We believe the Bank of Canada will be correct to look through the temporary spike in inflation that seems likely. Higher interest rates won’t lower gasoline prices. With the Canadian economy already struggling due to the U.S. trade war, the potential for demand destruction due to higher energy prices and uncertainty around the Iran war could slow domestic economic activity even more. Global growth also seems at risk. We believe the Bank of Canada is unlikely to raise interest rates this year, while interest rate cuts are a growing possibility.

Preferred shares continue to offer very competitive, tax-advantaged yields. During March, the 5-year Canada bond yield continued to be well above the extremely low levels of five years ago and the resetting issues reset their dividend rates approximately 190 basis points higher. Given that the issues trade below par, the increase in yields was even greater. We continue to anticipate large increases in resetting dividend rates in the near term.
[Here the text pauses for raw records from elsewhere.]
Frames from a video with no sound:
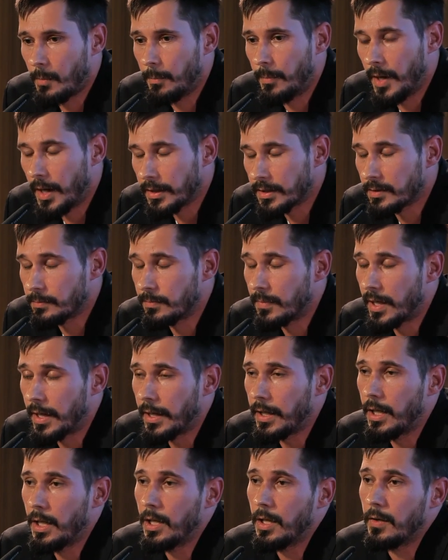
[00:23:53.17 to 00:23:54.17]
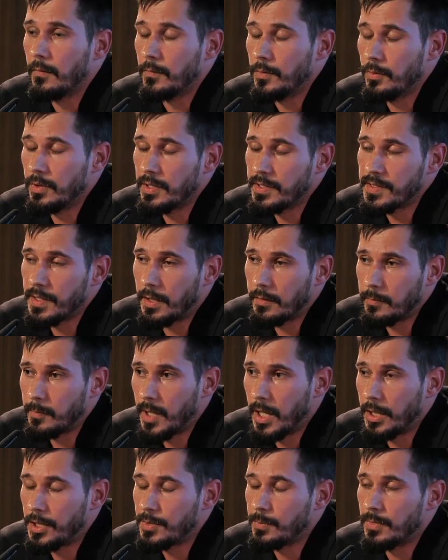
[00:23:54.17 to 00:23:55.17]
but by viewing
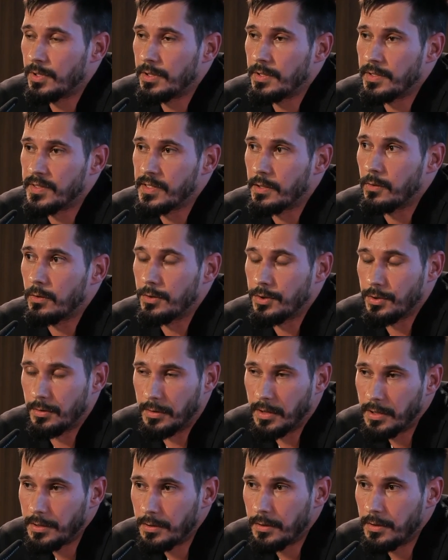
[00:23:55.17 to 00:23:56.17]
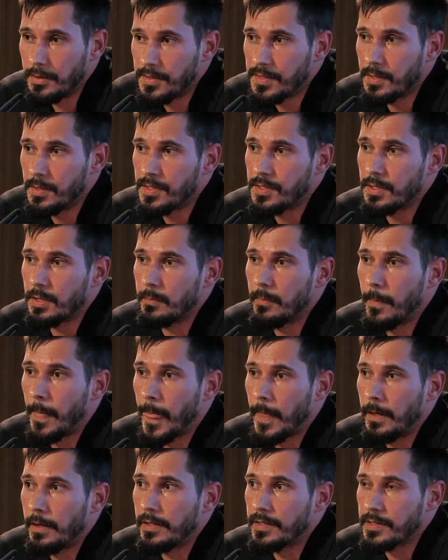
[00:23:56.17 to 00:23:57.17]
self-management as a contradictory system,
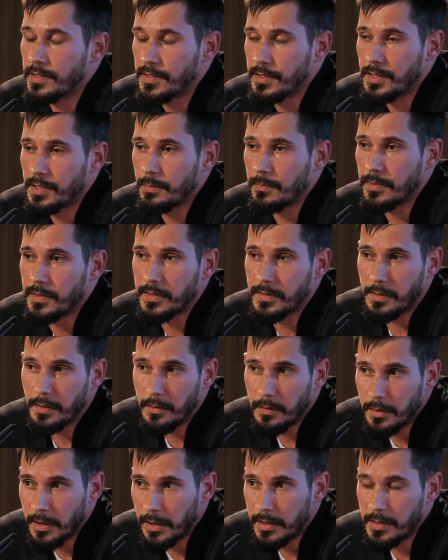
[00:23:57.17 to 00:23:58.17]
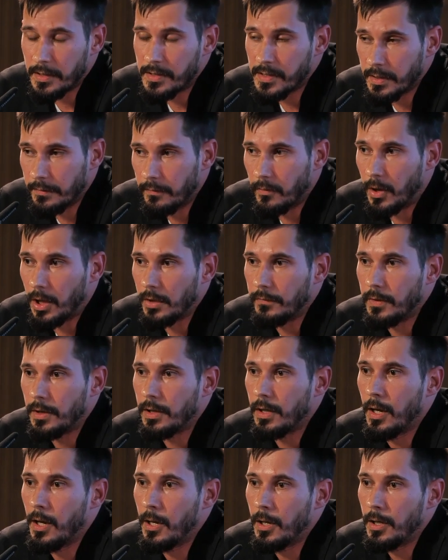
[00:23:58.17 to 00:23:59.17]
as a system that is
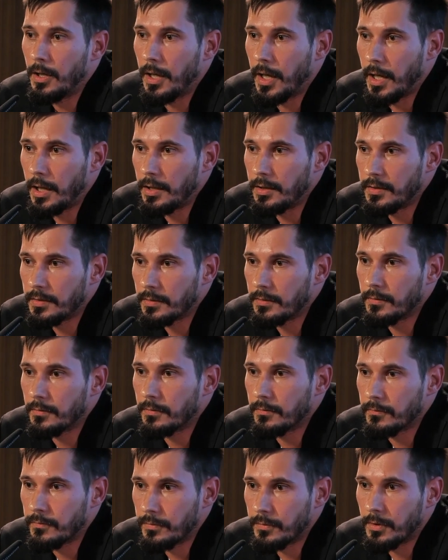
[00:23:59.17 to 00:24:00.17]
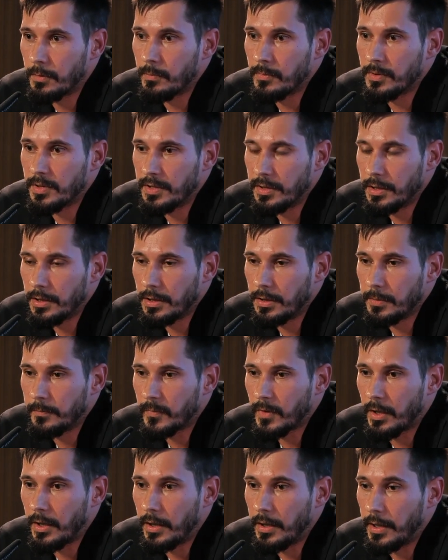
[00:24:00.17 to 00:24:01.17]
evolving, and from
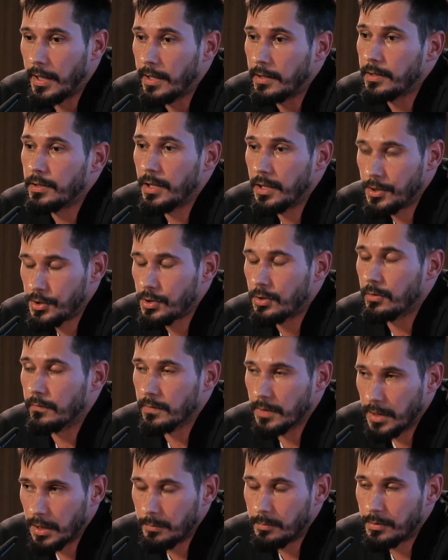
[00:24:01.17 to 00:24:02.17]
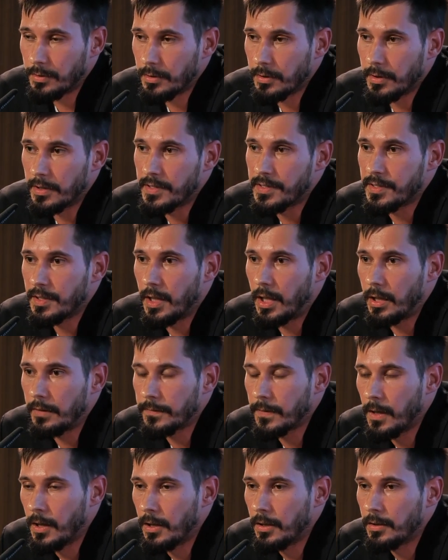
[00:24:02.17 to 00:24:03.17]
the alienation of labor itself,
Many preferred share issuers continue to have the ability to issue Limited Recourse Capital Notes and hybrid bonds at coupons and reset spreads that make it economically advantageous to redeem high reset spread series. Even with the high coupon and reset spread of this month’s hybrid bond issue, Brookfield Office Properties will opportunistically reduce its cost of capital if it redeems the BPO.PR.C series. Although redemptions are expected to be lower in 2026 than in 2025, we expect most of any redemption proceeds will be reinvested in other outstanding preferred share series and be supportive of the preferred share market.